▸ The problem:
In the material below, begin at the line that has "Frames from a", stop after the line that has "(2009.37 s to 2010.27 s)", and transcribe those lines exactly, without pictures.

▸ Extracted entries:

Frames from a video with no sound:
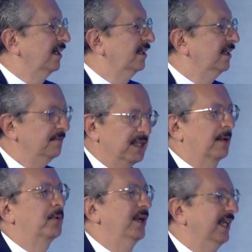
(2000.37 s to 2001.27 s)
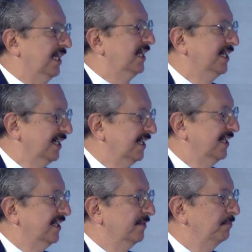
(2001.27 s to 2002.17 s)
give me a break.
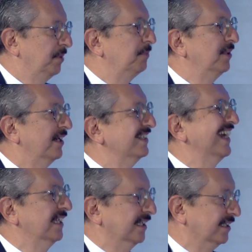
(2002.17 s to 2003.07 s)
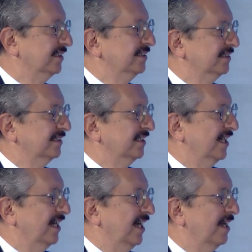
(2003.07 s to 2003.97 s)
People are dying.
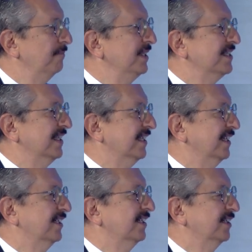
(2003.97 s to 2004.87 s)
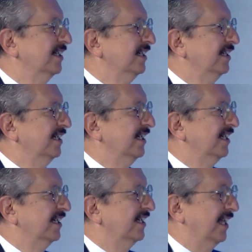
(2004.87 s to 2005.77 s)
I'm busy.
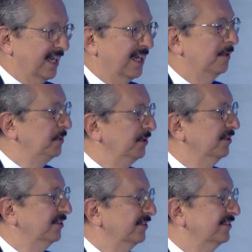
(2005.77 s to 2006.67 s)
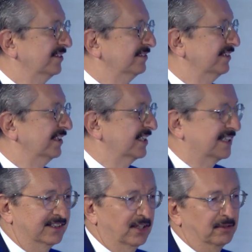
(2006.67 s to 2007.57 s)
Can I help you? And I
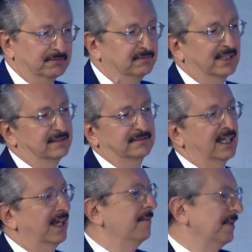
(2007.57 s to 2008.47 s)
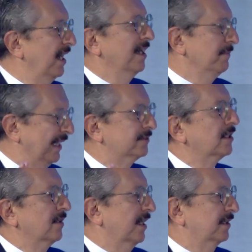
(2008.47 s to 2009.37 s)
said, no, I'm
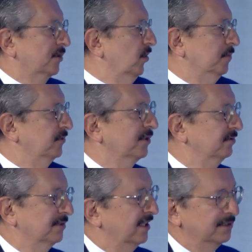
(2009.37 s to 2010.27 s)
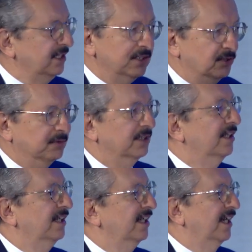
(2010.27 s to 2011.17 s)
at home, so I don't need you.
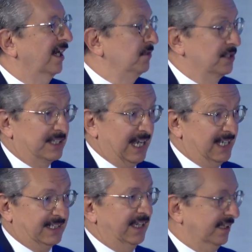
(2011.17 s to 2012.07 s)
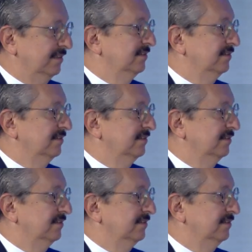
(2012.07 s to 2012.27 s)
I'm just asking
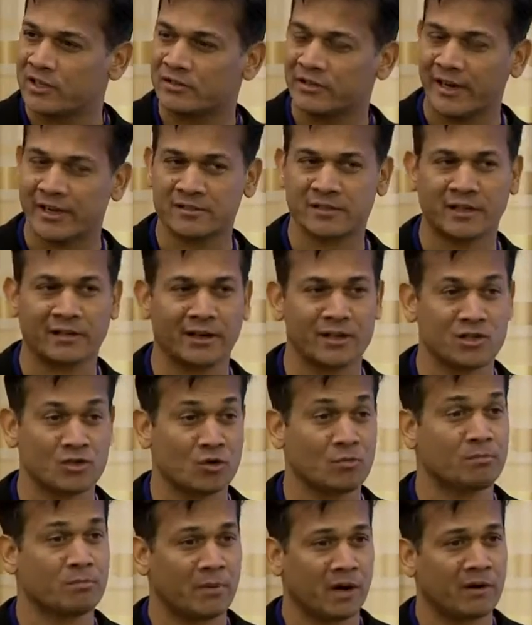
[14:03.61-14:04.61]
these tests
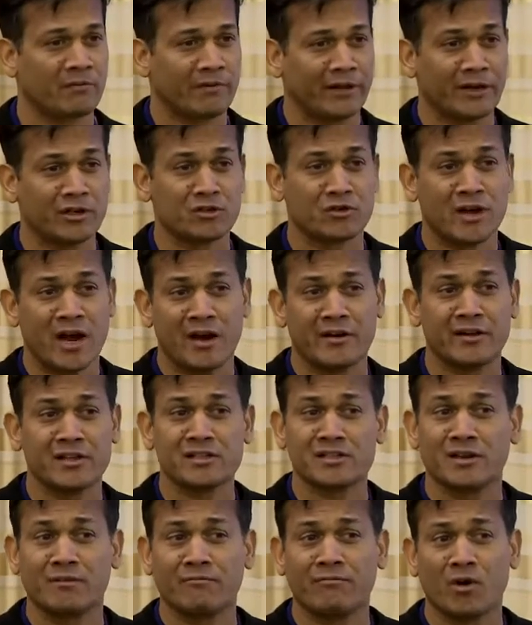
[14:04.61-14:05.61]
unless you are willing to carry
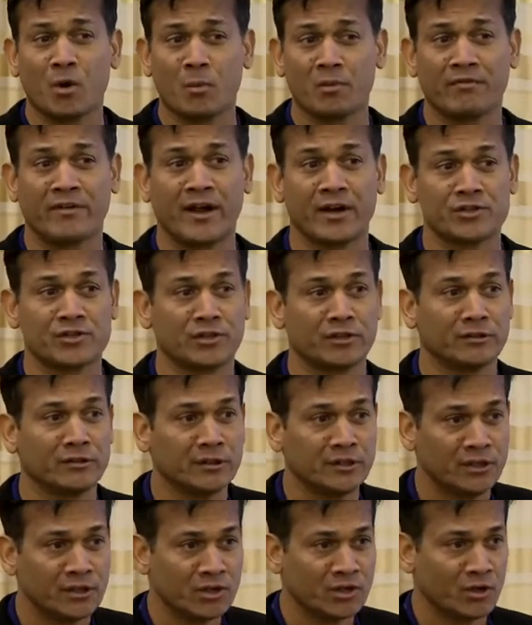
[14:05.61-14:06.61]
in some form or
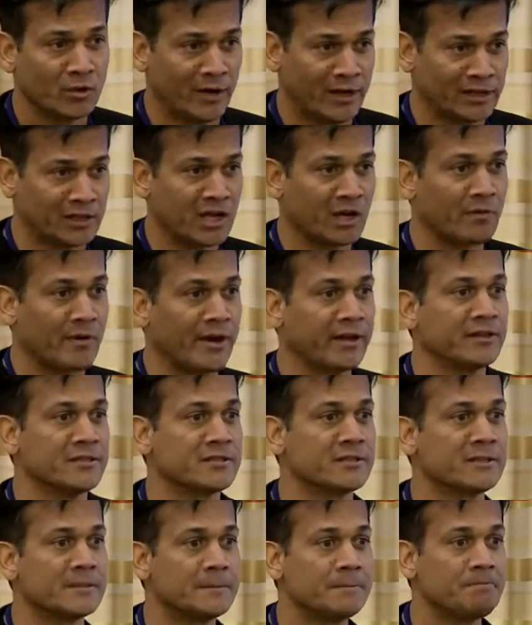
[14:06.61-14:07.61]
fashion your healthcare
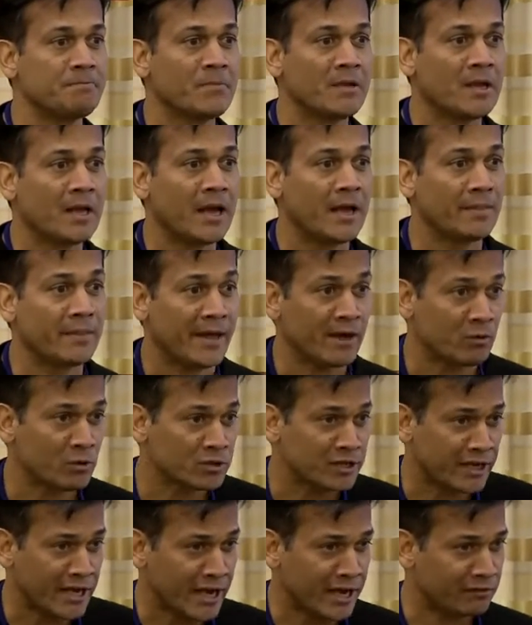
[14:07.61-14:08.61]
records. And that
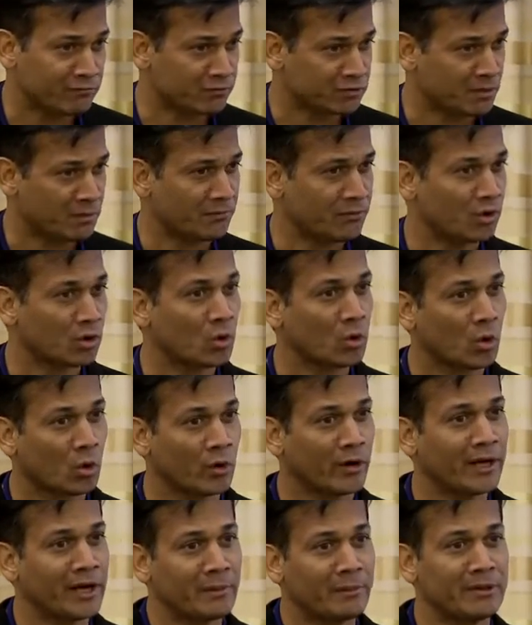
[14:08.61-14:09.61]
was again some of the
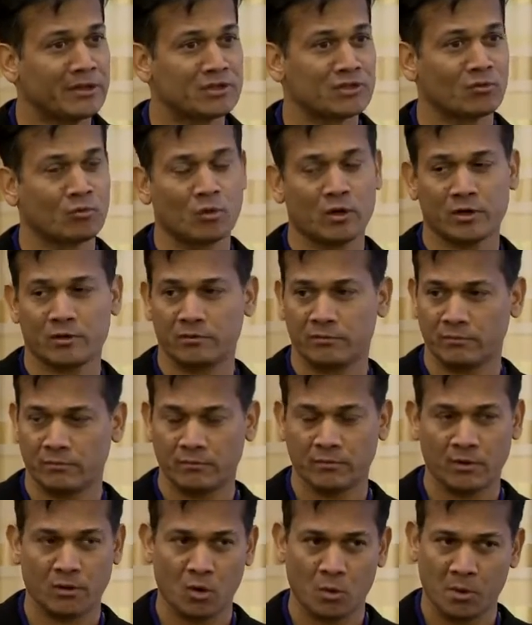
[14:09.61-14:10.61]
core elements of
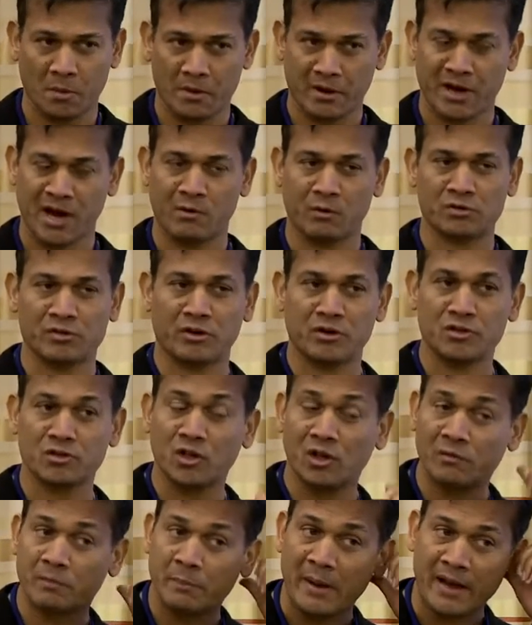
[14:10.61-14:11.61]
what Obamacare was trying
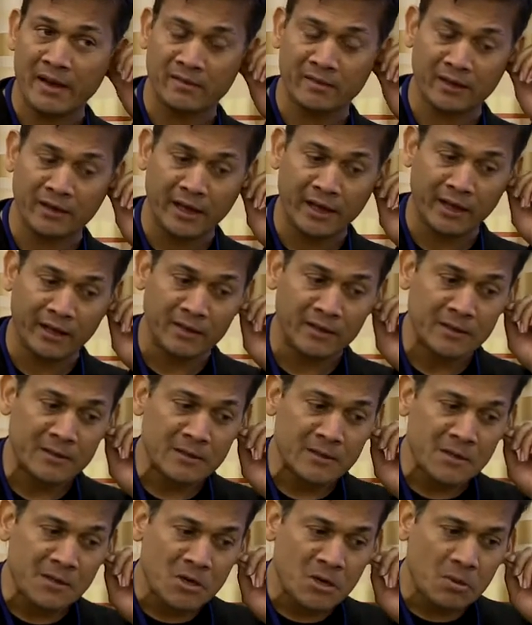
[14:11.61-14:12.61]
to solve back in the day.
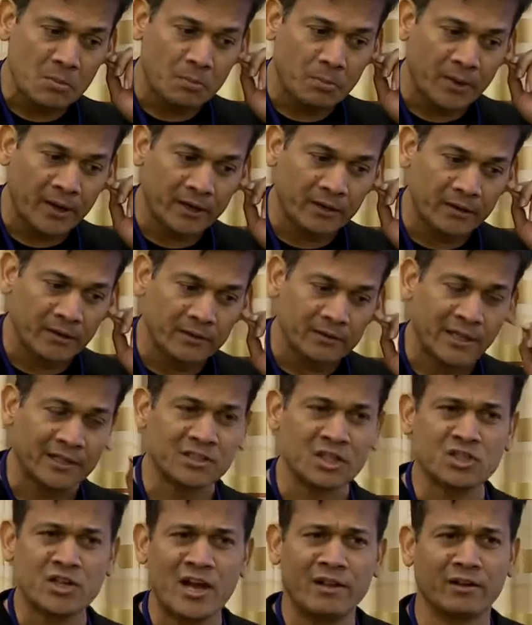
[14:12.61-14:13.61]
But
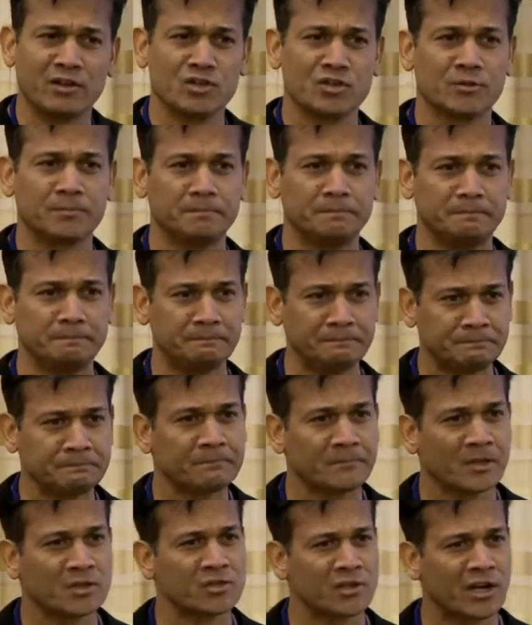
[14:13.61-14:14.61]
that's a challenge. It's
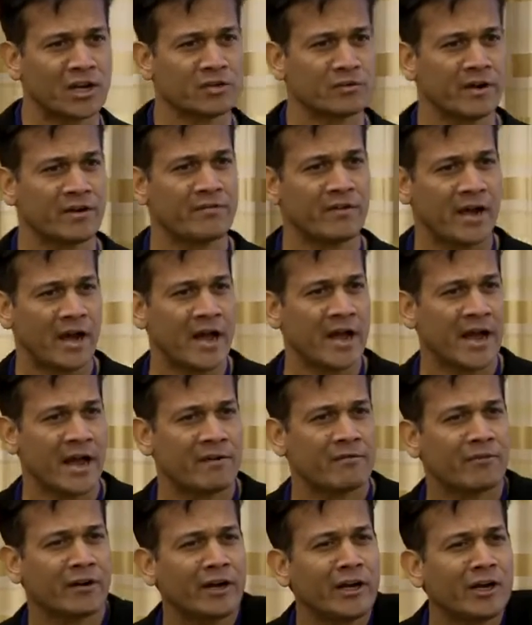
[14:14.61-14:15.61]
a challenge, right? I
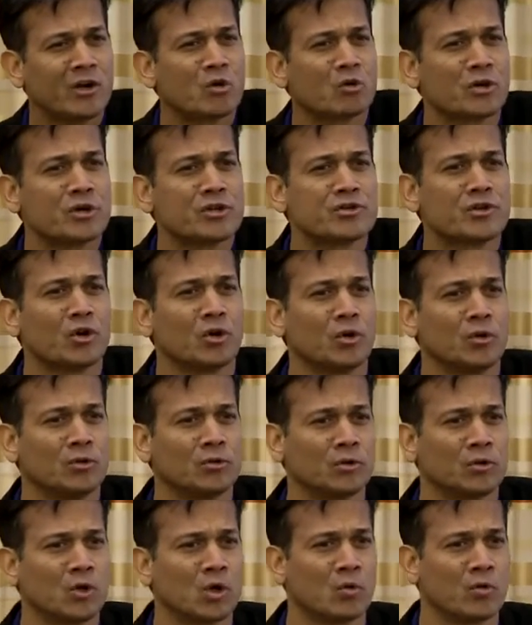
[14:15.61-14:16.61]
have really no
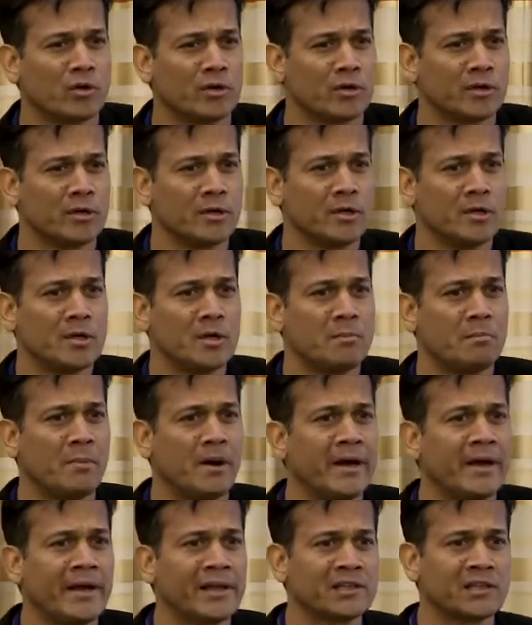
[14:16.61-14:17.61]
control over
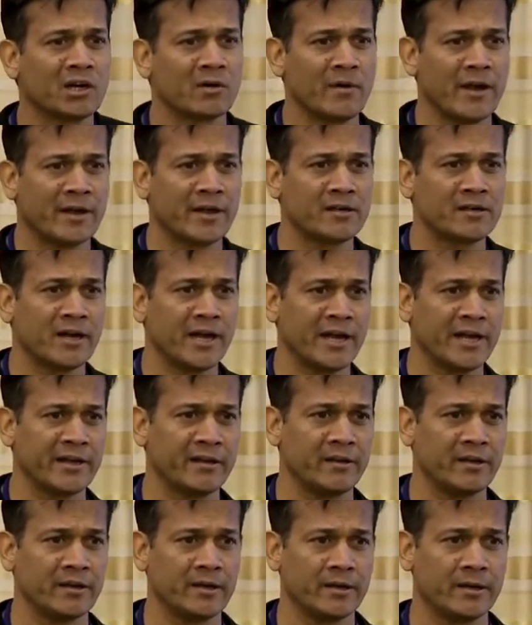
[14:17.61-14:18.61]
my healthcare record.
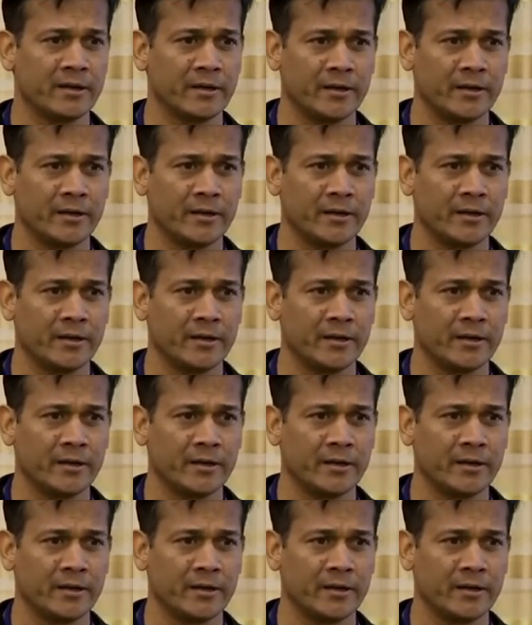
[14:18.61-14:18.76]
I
--
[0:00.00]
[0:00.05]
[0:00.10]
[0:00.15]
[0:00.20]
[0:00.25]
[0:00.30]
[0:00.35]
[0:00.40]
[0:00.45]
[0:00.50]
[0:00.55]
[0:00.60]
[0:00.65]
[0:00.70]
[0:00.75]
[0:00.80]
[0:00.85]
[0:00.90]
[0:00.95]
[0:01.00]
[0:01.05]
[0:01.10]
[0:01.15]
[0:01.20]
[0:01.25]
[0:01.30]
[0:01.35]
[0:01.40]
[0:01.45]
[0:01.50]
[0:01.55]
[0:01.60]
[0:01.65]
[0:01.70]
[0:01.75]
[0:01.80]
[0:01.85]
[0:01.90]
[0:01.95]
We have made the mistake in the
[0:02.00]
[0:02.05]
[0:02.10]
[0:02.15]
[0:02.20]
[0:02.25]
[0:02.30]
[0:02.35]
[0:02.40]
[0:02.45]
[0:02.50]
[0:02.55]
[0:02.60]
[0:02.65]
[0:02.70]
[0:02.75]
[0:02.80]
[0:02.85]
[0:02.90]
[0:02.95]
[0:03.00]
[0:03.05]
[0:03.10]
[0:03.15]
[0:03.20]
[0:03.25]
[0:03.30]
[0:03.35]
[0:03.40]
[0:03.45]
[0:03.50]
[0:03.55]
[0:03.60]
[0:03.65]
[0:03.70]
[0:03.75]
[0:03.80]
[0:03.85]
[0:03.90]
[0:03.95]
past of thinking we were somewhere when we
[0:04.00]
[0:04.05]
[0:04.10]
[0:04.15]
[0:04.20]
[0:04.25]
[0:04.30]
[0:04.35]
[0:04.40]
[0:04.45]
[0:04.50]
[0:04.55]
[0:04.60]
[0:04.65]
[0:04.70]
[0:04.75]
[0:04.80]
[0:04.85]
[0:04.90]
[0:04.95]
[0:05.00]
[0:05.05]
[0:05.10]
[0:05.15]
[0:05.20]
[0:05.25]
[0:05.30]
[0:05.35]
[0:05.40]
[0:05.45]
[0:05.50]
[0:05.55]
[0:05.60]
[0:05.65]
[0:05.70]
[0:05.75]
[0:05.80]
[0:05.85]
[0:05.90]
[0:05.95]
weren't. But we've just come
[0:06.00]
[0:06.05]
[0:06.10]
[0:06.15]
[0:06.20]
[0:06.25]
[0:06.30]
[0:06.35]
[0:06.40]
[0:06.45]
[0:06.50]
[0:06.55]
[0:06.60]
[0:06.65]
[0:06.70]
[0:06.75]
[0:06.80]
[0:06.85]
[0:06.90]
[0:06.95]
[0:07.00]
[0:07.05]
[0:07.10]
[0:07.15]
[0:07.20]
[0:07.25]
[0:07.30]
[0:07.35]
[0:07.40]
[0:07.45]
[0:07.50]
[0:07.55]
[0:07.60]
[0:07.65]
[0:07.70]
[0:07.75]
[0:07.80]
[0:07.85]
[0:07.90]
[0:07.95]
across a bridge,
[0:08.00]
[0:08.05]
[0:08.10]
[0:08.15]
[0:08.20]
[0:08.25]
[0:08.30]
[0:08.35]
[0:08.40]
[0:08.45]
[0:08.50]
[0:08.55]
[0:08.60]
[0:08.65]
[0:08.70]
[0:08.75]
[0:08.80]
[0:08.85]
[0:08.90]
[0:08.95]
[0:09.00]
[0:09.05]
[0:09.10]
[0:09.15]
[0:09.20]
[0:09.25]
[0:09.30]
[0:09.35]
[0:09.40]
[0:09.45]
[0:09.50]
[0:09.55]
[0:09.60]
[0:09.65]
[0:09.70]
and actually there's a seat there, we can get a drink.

▸ Result:
Frames from a video with no sound:
(2000.37 s to 2001.27 s)
(2001.27 s to 2002.17 s)
give me a break.
(2002.17 s to 2003.07 s)
(2003.07 s to 2003.97 s)
People are dying.
(2003.97 s to 2004.87 s)
(2004.87 s to 2005.77 s)
I'm busy.
(2005.77 s to 2006.67 s)
(2006.67 s to 2007.57 s)
Can I help you? And I
(2007.57 s to 2008.47 s)
(2008.47 s to 2009.37 s)
said, no, I'm
(2009.37 s to 2010.27 s)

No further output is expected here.